SUPPLIED INFORMATION:

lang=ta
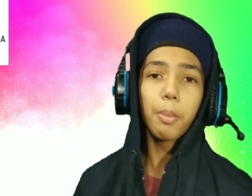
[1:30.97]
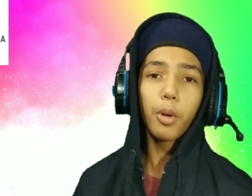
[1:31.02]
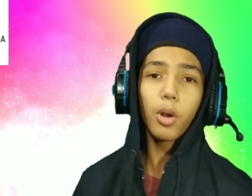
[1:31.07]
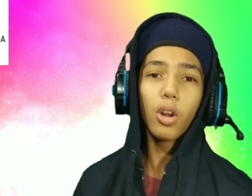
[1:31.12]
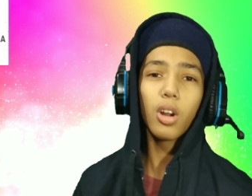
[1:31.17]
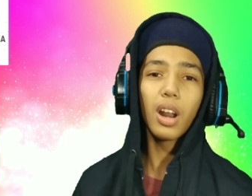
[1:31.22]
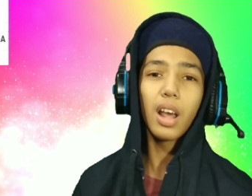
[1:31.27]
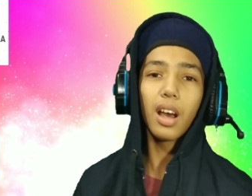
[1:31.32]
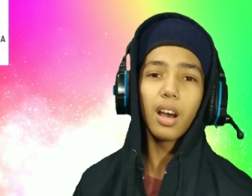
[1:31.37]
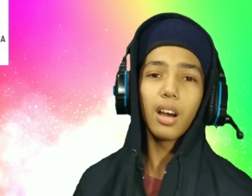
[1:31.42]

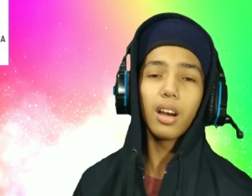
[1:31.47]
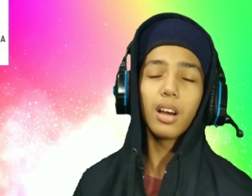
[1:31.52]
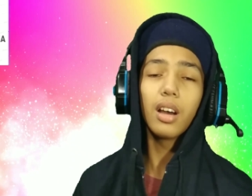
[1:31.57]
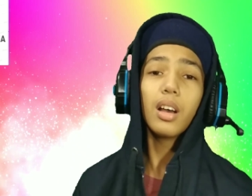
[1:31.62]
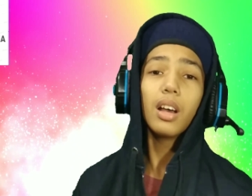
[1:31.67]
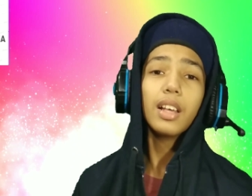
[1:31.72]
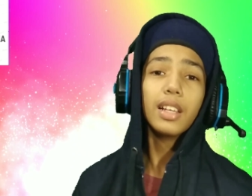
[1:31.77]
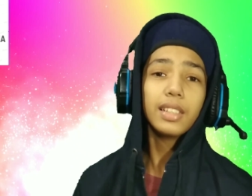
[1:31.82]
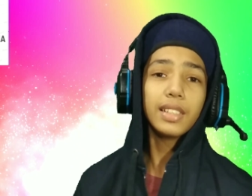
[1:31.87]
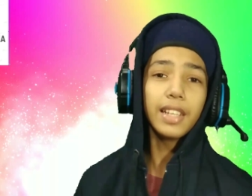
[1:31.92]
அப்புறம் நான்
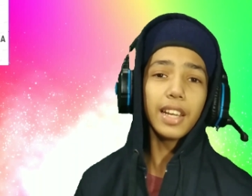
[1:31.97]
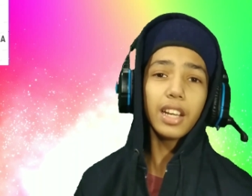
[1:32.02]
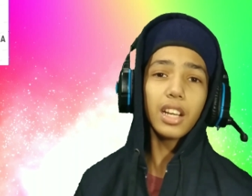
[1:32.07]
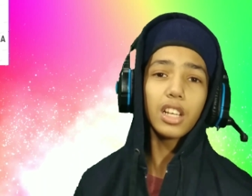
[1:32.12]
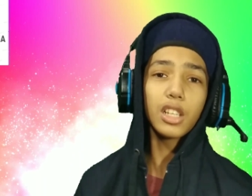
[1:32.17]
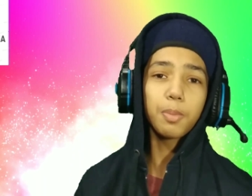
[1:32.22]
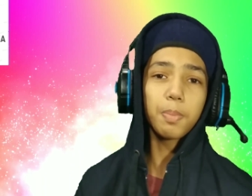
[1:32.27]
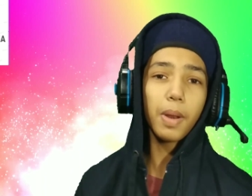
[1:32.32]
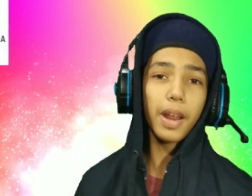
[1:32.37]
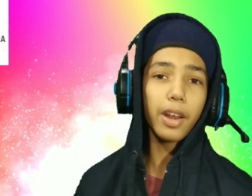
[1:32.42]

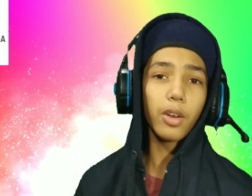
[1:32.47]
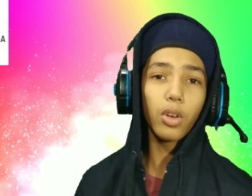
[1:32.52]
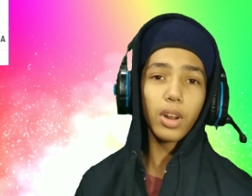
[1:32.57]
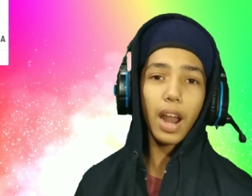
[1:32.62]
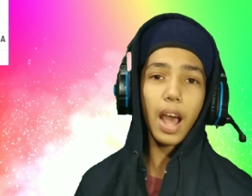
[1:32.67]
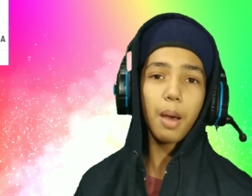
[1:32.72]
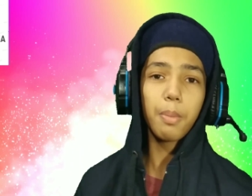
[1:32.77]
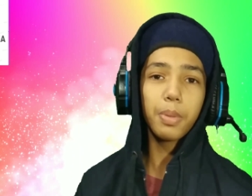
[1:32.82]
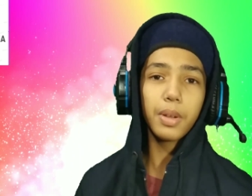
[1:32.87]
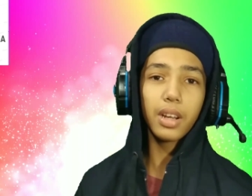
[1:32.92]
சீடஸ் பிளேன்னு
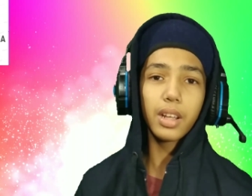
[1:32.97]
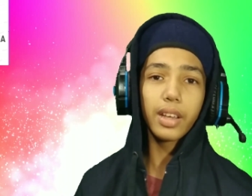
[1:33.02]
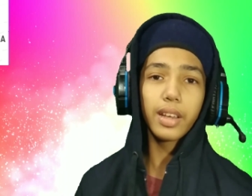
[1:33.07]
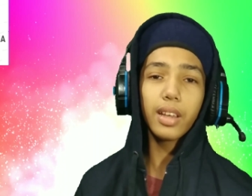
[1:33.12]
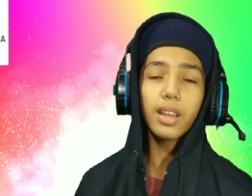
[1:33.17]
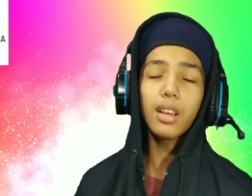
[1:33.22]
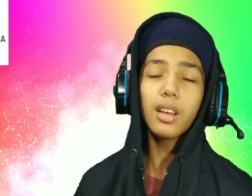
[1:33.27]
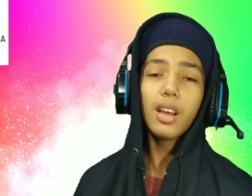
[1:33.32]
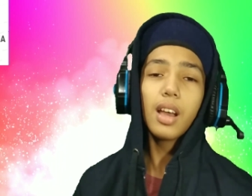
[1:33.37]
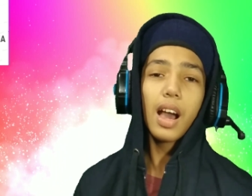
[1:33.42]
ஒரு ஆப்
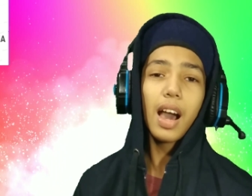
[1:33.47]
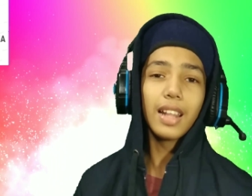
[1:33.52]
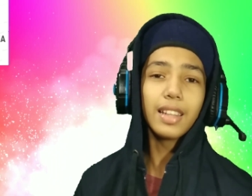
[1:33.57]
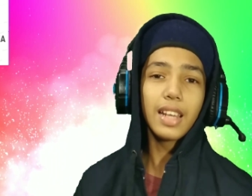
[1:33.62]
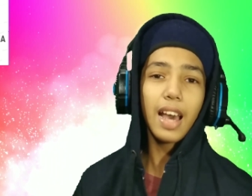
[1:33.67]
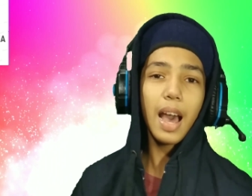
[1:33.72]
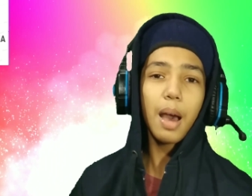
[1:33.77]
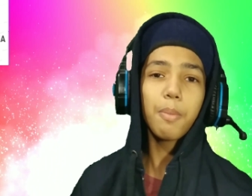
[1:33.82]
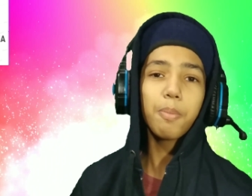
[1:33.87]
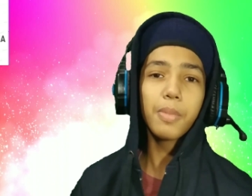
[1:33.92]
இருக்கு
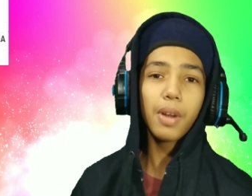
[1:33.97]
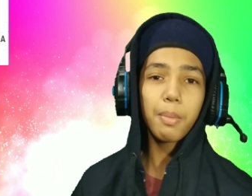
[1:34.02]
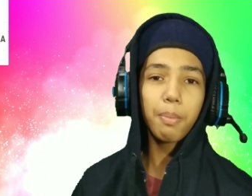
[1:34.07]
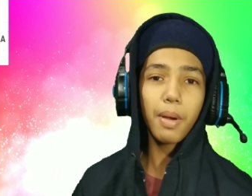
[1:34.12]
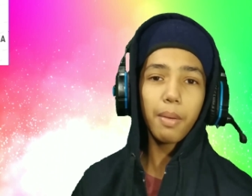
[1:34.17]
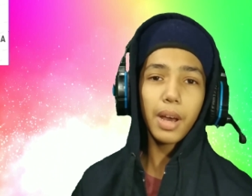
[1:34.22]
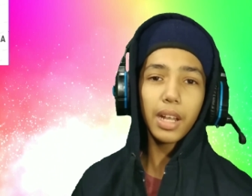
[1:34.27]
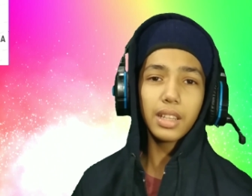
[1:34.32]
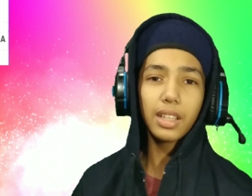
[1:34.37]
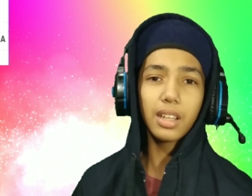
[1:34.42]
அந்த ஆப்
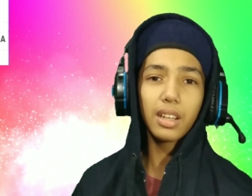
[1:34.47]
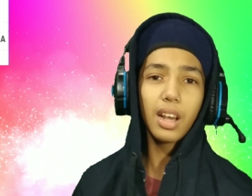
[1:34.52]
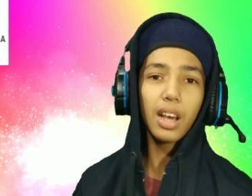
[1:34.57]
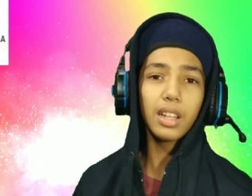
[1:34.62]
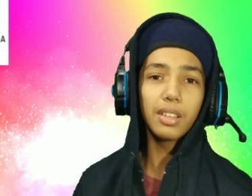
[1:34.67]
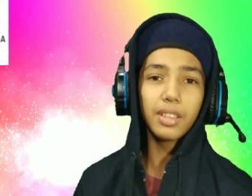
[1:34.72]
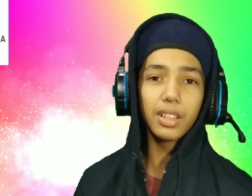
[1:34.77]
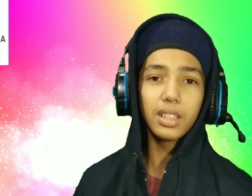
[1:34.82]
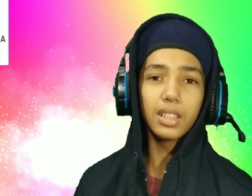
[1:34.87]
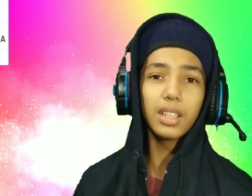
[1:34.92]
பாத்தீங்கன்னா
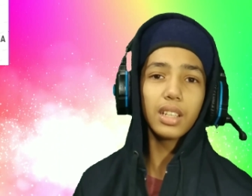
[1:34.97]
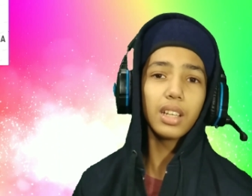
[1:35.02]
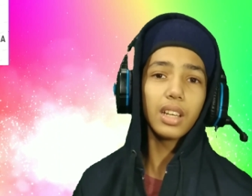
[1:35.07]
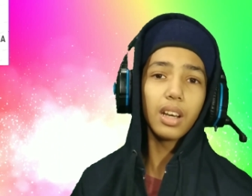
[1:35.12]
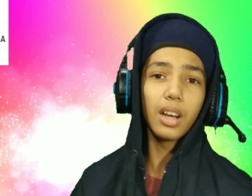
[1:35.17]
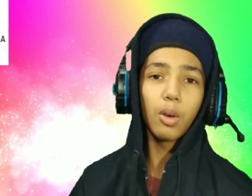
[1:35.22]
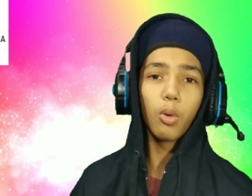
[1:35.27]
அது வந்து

...

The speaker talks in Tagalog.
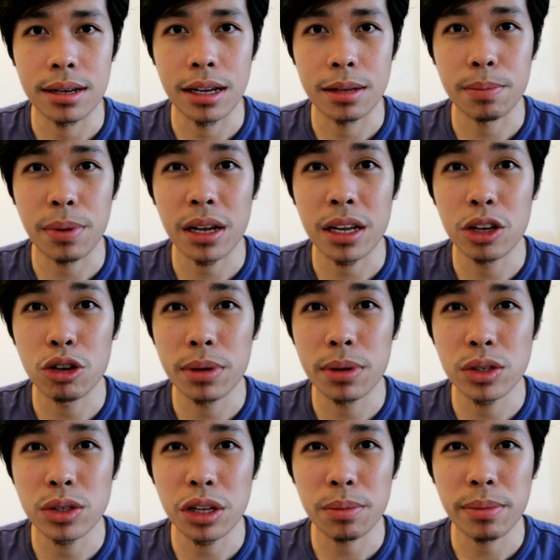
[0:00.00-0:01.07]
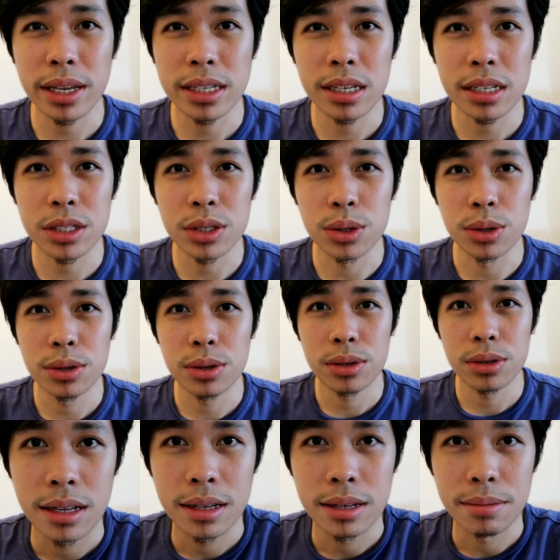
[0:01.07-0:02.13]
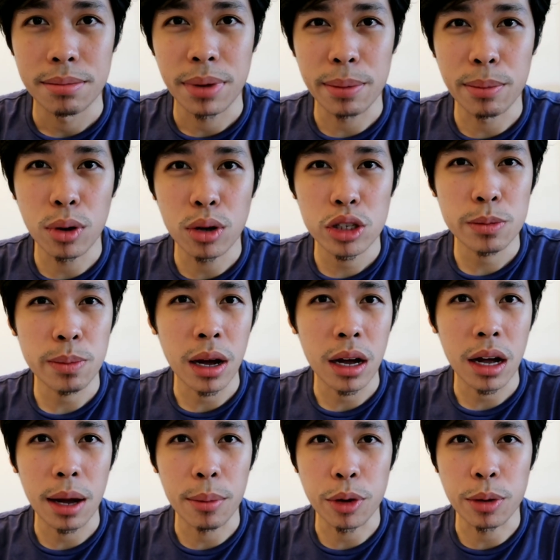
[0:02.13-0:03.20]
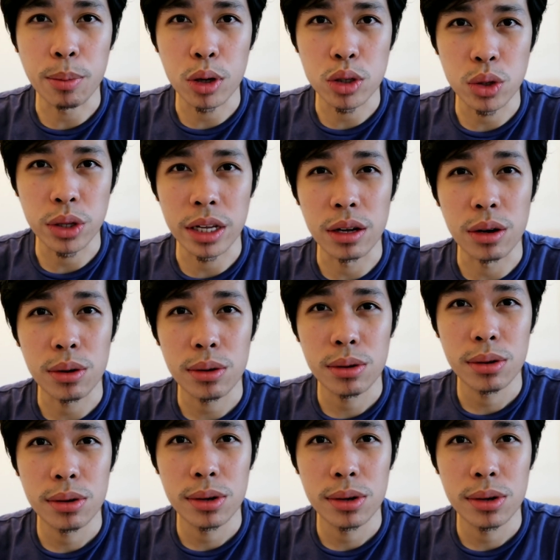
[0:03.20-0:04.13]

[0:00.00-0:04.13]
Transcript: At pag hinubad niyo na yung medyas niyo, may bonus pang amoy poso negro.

--

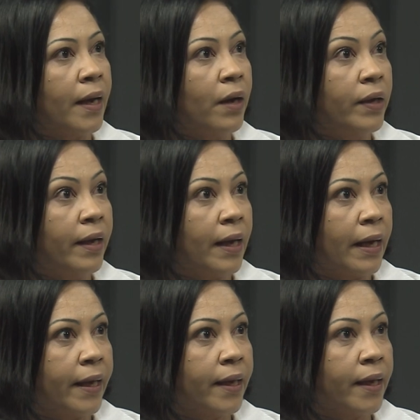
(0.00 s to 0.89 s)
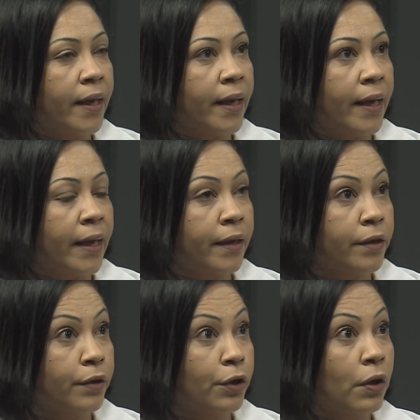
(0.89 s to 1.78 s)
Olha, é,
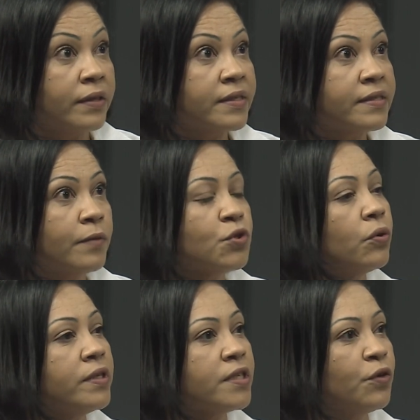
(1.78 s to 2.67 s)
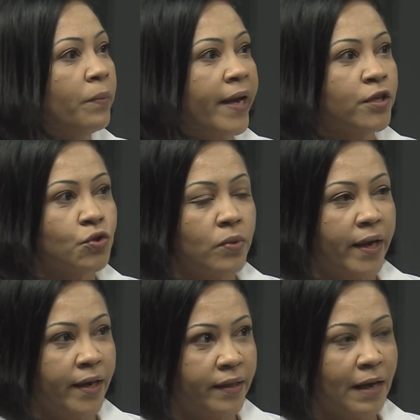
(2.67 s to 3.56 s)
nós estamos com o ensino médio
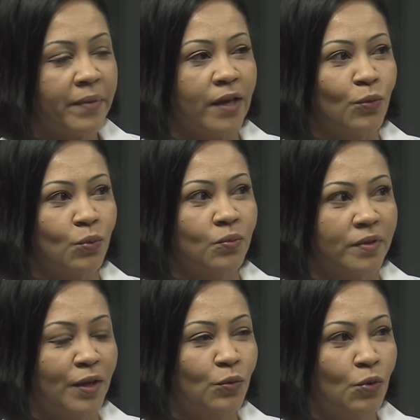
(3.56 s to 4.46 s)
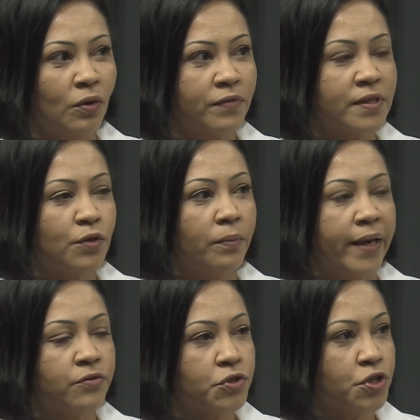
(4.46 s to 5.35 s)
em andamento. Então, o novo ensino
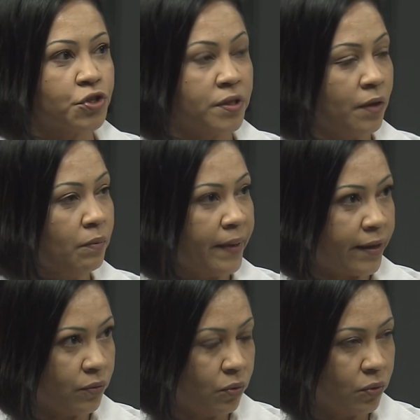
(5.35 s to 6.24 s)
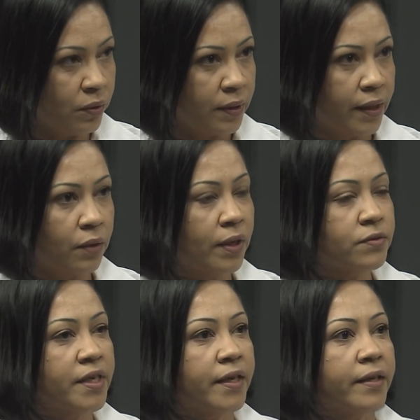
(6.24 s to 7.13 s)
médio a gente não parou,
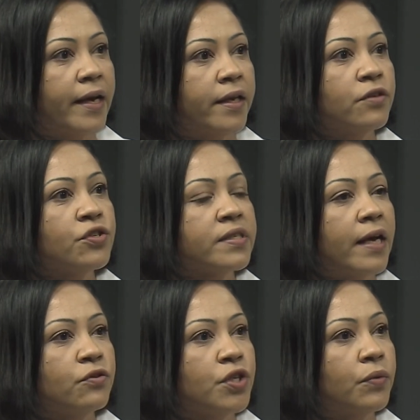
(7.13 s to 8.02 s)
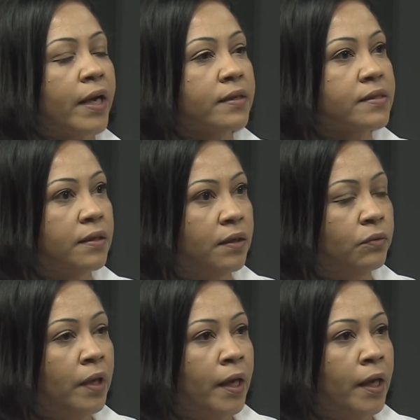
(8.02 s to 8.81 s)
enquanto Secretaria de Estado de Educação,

PROBLEM TO SOLVE:
From the records above, copy exactly the lines starting at the one with "The speaker talks in Tagalog." and ending at the one with "Transcript: At pag", and no others. Pictures stay out.

OUTPUT:
The speaker talks in Tagalog.
[0:00.00-0:01.07]
[0:01.07-0:02.13]
[0:02.13-0:03.20]
[0:03.20-0:04.13]

[0:00.00-0:04.13]
Transcript: At pag hinubad niyo na yung medyas niyo, may bonus pang amoy poso negro.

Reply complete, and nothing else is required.